NYC has Only Connected 2,000 Migrants with Jobs — as Thousands More Overwhelm City Shelters

NYC has only connected 2,000 migrants with jobs — as thousands more overwhelm city shelters:
Just over 2,000 migrants in New York City have been connected with a job under the Adams administration’s ongoing push — as the city has had trouble progressing on a plan to end the continuing crisis by putting immigrants to work.
Only about half of the 9,000 migrants contacted by New York’s much-hyped Workforce1 program since last October even responded to the effort to link them with employers, Small Business Services department official Dynishal Gross told the City Council on Tuesday.

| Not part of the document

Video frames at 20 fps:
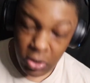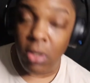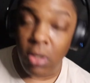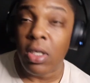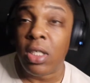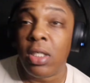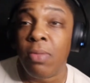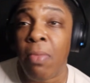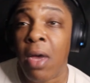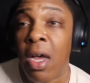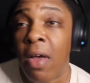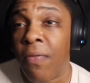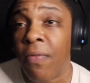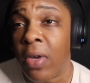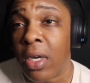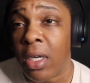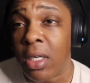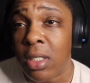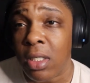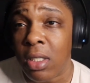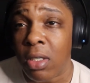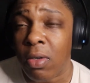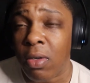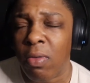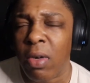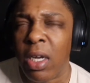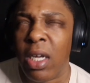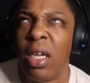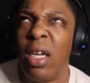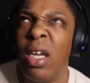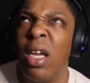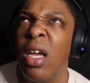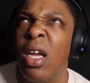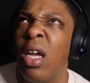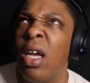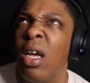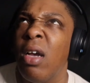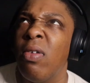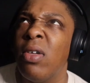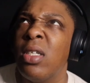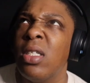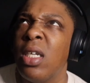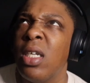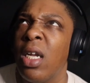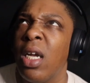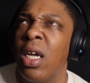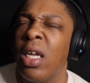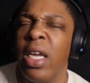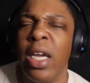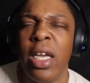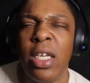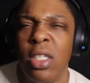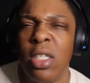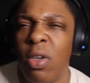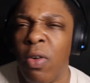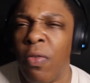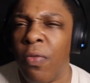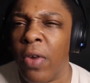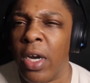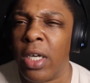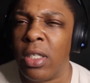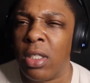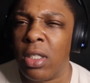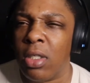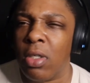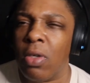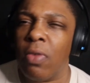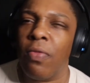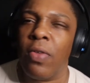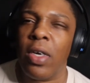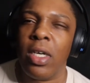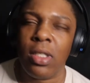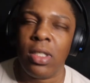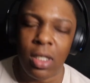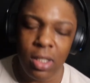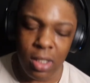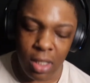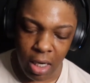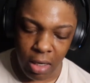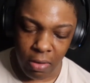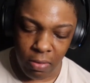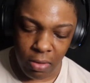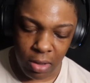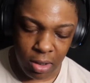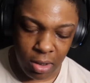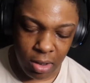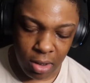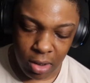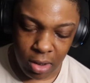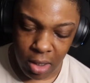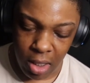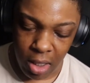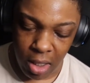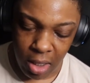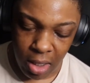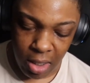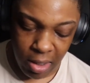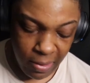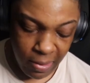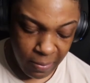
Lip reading: So this motherfucker still, wait, what's today? Yeah, it's still fresh. It's still fresh. That's like what, yeah.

And the majority of the roughly 5,500 migrants reached by agents from the department failed to even get a job, as only 2,000 wound up getting work, Gross testified.
The figures provide the first glimpse into City Hall’s slow-going efforts to get jobs for asylum seekers, which the mayor and his team have insisted is the only way to lower the number of migrants in city care.
Those figures, though, barely make a dent in the 65,000 migrants under the city’s care — 27,000 of them who are of working age — spurring a call from council members for action.
“I think the fact that we have about 65,000 asylum seekers under our care and only 5,500 have been connected [to SBS services], I think that shows we need a lot of work,” Small Business Chair Feliz Oswald said.
Michael Nagle
“We are two years into the crisis. By now we should have good systems.”
But the paltry figures don’t show the full picture, argued city officials.
During a joint oversight hearing on the matter Tuesday, they blamed the disappointing figures on the city’s inability to accurately track the outcomes of its confusing patchwork of migrant services.
“You really can’t plan for much because things sort of evolve. We’ll continue to support our sister agencies as the needs arrive,” said Lorena Lucero, chief policy adviser in the Mayor’s Office of Immigrant Affairs (MOIA).
The city has funded 50 nonprofits to also help provide job services to migrants, according to the MOIA, but the patchwork system of migrant resources makes it hard for the city to know how many migrants have the proper training, work authorization and job search help.
It also doesn’t account for the scores of asylum seekers who have turned to illegally earning wages in the underground gig economy that has emerged during the crisis.